§ Data to examine:
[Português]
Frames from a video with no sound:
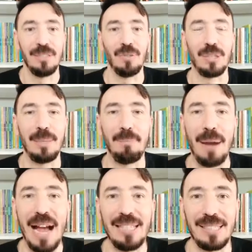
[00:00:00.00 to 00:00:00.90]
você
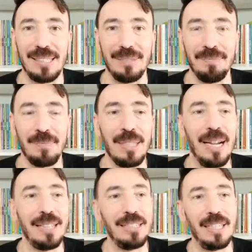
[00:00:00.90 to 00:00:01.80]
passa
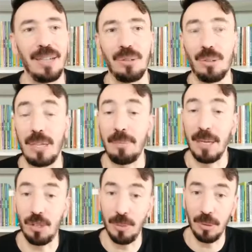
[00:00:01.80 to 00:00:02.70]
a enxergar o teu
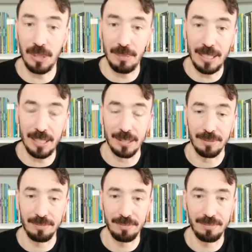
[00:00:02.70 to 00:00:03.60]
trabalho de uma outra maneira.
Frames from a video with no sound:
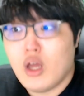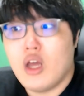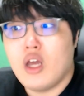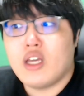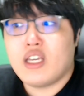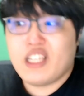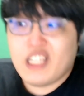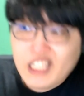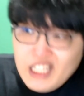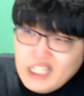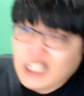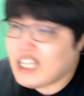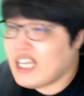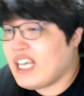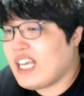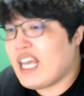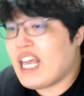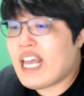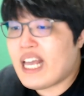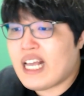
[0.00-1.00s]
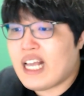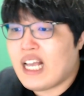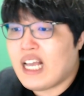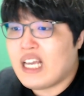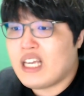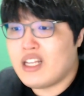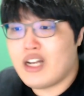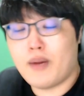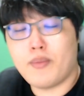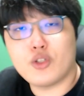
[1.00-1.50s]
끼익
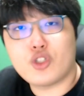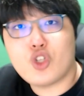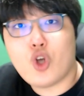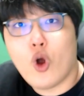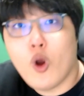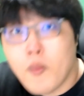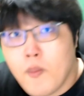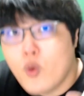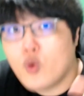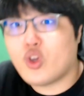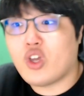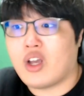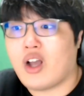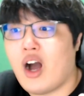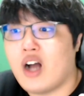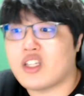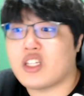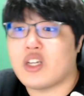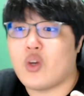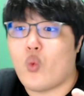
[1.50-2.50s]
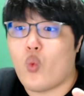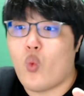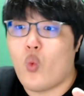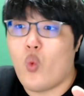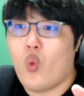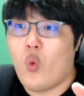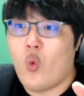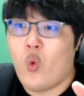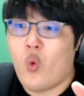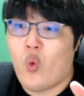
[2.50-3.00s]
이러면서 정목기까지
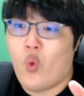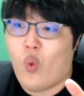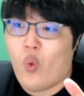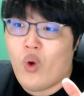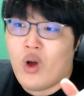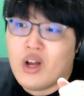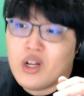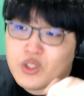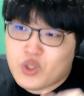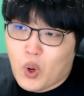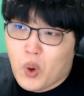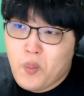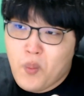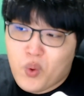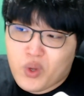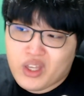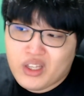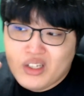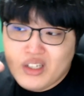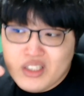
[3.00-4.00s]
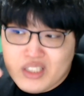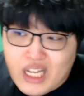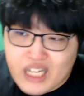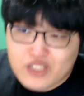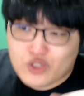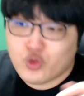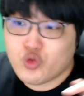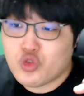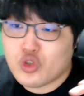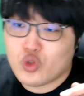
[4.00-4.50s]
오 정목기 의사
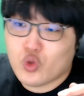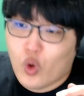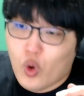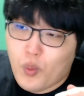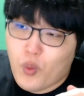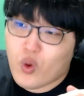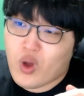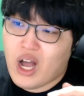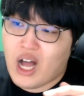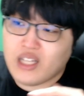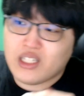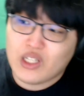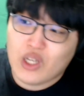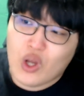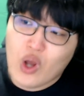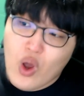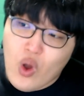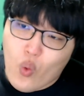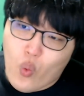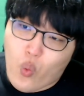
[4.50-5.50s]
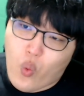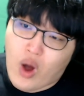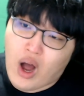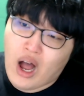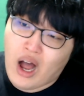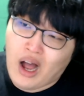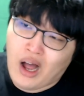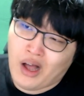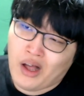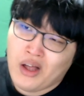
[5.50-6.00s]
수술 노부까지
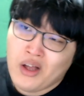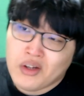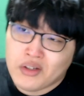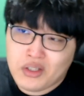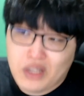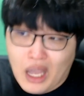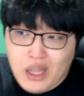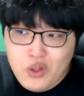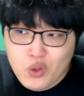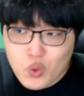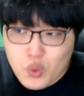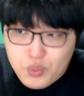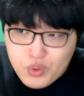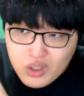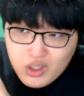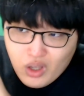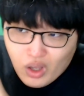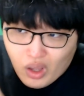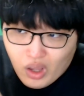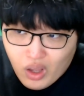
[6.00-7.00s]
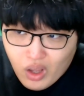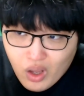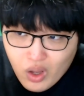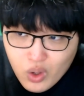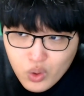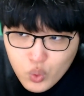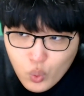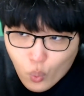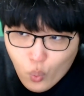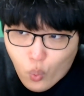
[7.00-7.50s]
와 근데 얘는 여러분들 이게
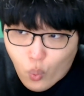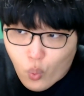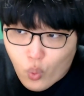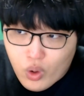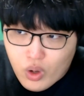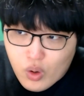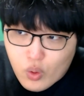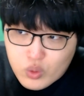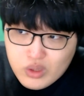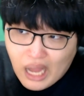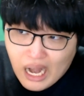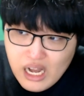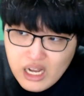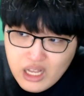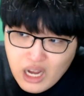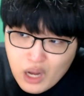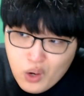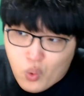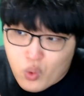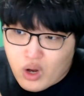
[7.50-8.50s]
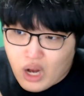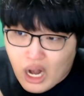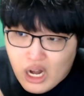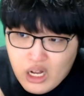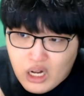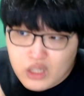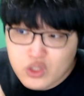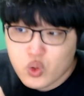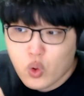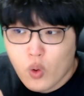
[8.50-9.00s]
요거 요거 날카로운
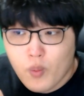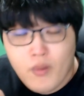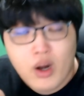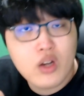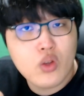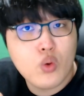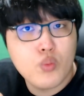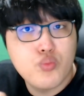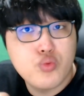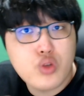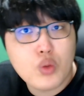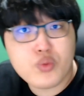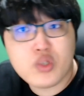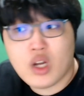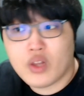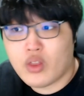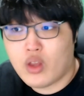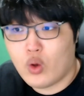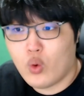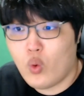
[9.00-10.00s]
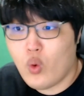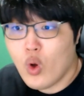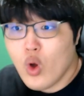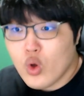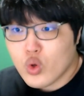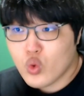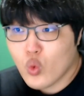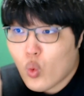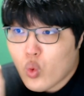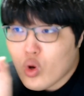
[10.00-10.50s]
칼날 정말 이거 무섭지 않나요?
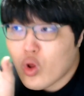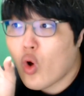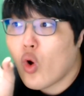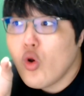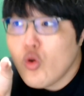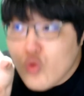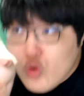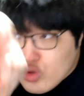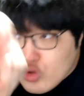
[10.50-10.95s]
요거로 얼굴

§ Prompt:
Each entry above must come back exactly as written. Drop the images.

§ Response to this task:
[Português]
Frames from a video with no sound:
[00:00:00.00 to 00:00:00.90]
você
[00:00:00.90 to 00:00:01.80]
passa
[00:00:01.80 to 00:00:02.70]
a enxergar o teu
[00:00:02.70 to 00:00:03.60]
trabalho de uma outra maneira.
Frames from a video with no sound:
[0.00-1.00s]
[1.00-1.50s]
끼익
[1.50-2.50s]
[2.50-3.00s]
이러면서 정목기까지
[3.00-4.00s]
[4.00-4.50s]
오 정목기 의사
[4.50-5.50s]
[5.50-6.00s]
수술 노부까지
[6.00-7.00s]
[7.00-7.50s]
와 근데 얘는 여러분들 이게
[7.50-8.50s]
[8.50-9.00s]
요거 요거 날카로운
[9.00-10.00s]
[10.00-10.50s]
칼날 정말 이거 무섭지 않나요?
[10.50-10.95s]
요거로 얼굴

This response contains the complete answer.